Data excerpts
○ ○ ○ ○

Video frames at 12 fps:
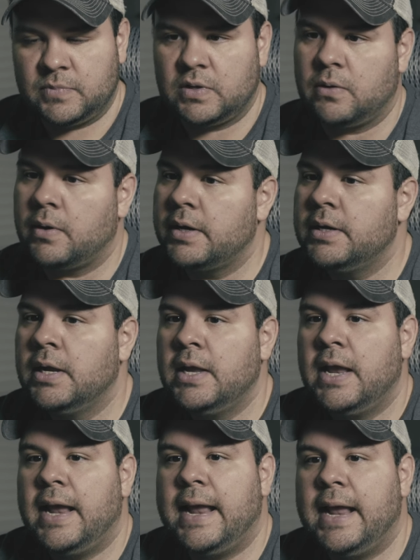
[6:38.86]
all right.
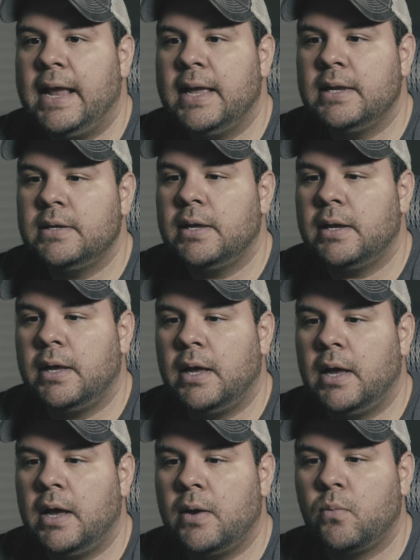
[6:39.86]
And
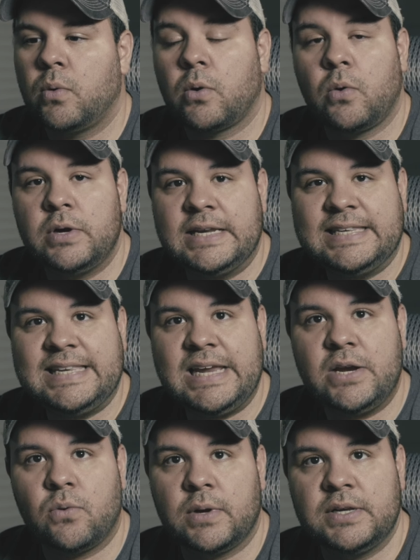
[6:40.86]
we're going to
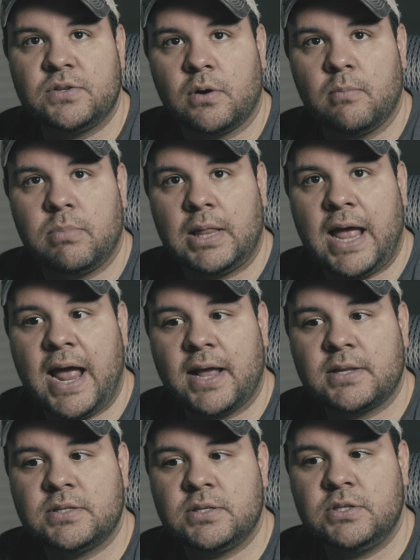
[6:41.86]
decrease our
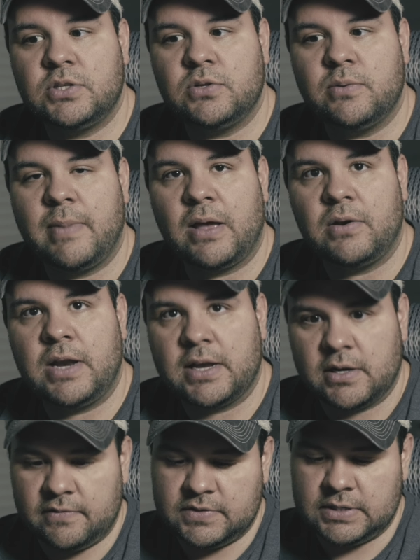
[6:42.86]
blacks to about
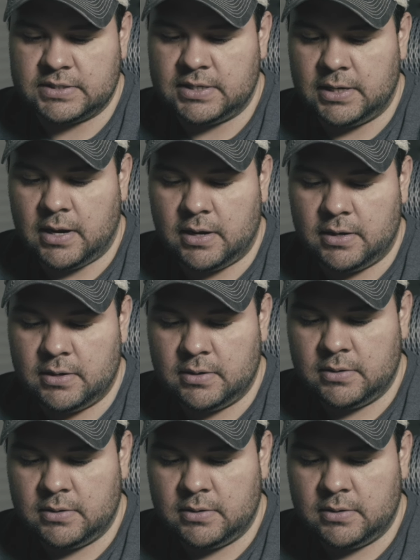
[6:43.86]
negative 69.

○ ○ ○ ○

◆ **REQUIRED ACTION**
Set down the entries exactly as they appear, with every picture left out.

◆ **TASK ANSWER**
Video frames at 12 fps:
[6:38.86]
all right.
[6:39.86]
And
[6:40.86]
we're going to
[6:41.86]
decrease our
[6:42.86]
blacks to about
[6:43.86]
negative 69.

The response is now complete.